Obviously it would make things a lot easier for ordinary savers if the whole industry became much greener but the research from CDP suggests this is just not happening.


It's long overdue for the global finance sector to get its act together on climate change. Former Bank of England governor Mark Carney has recently launched a net zero alliance of financial service which includes index providers, credit rating agencies and stock exchanges. The aim is to align all products and services to achieving net zero emissions by 2050 at the latest. The alliance say they have mobilised firms controlling 40% of global assets and worth $130 trillion to align with the 1.5C warming limit. (I suspect it may take a little while before the banks stop pouring billions into fossil fuels).

This should compliment the net zero banking alliance and the net zero insurance alliance both established earlier this year.

At the COP26 gathering this week, the Chancellor outlined plans for new rules for large UK firms to show how they are meeting climate reduction targets. By 2023 they will have to show how their business will move to zero carbon emissions in line with the governments 2050 net zero pledge.

These initiatives are all heading in the right direction but with less than 1% of global companies currently aligned with Paris, there's a long way to go. However, we have to remain optimistic...the world will transition to a low carbon economy and this process will speed up...companies will inevitably start to adjust to the new reality (some more quickly than others), the markets will adjust and the money will start to move away from fossil fuels and into more sustainable pathways. The young people are demanding change...they have the most to lose in the long term but it will take some time.
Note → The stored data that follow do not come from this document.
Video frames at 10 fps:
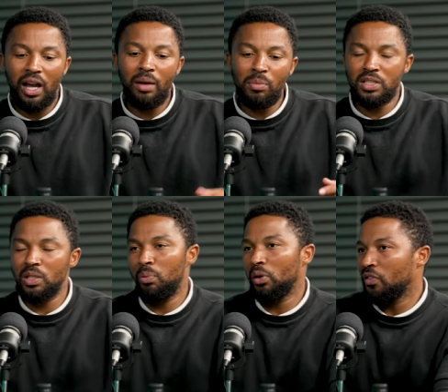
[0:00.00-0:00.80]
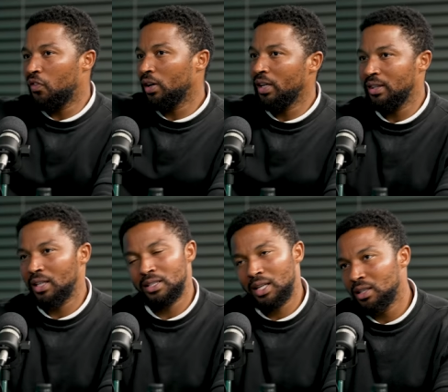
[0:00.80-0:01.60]
I must support a father that
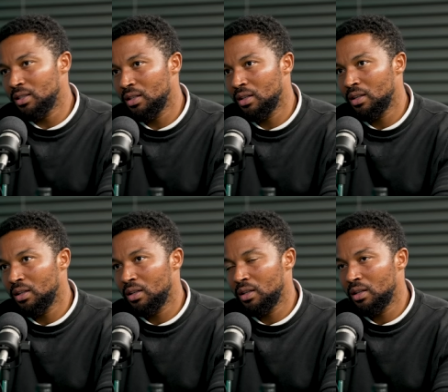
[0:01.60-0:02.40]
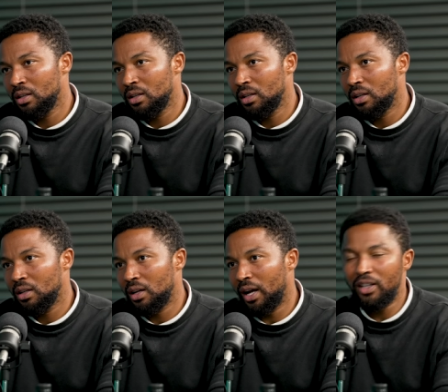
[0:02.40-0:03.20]
does that.
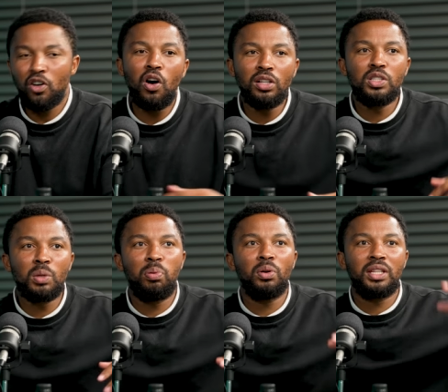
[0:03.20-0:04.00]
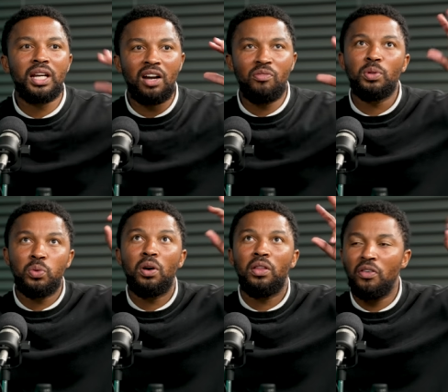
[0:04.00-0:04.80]
I can't support the government
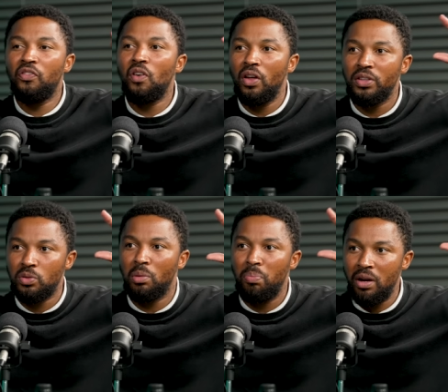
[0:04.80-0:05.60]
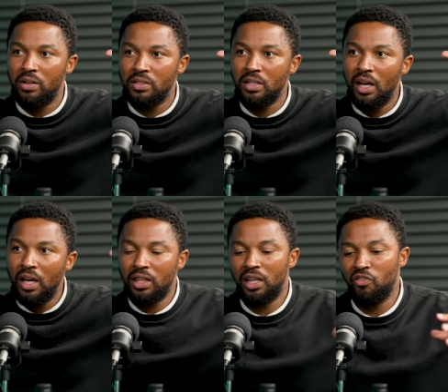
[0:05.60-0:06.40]
who are the fathers or the parents
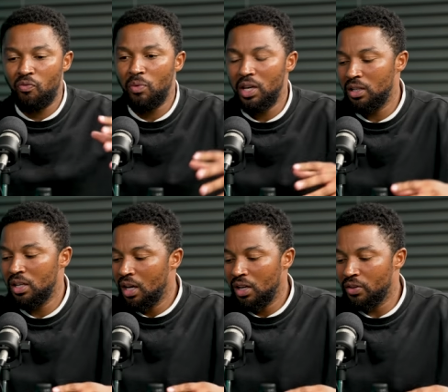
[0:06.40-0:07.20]
that if it,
In the meantime, investors can be a part of this process and make an immediate impact on the climate by taking more control of how and where their savings are invested by going DIY! Of course, we need to also see some big moves from governments and big business, but we can all make a contribution...however small. When we feel we are making a difference, we feel empowered and just better all round.

When all said and done, a pension or SIPP is just a tax efficient way of saving for a more comfortable retirement in 20, 30 or maybe 40 years time. But the climate scientists all agree...unprecedented action is required now if we are to limit global warming to 1.5C. This will require urgent coordinated action from all governments, especially the G20 as well as the global business community and individuals. We all have a part to play.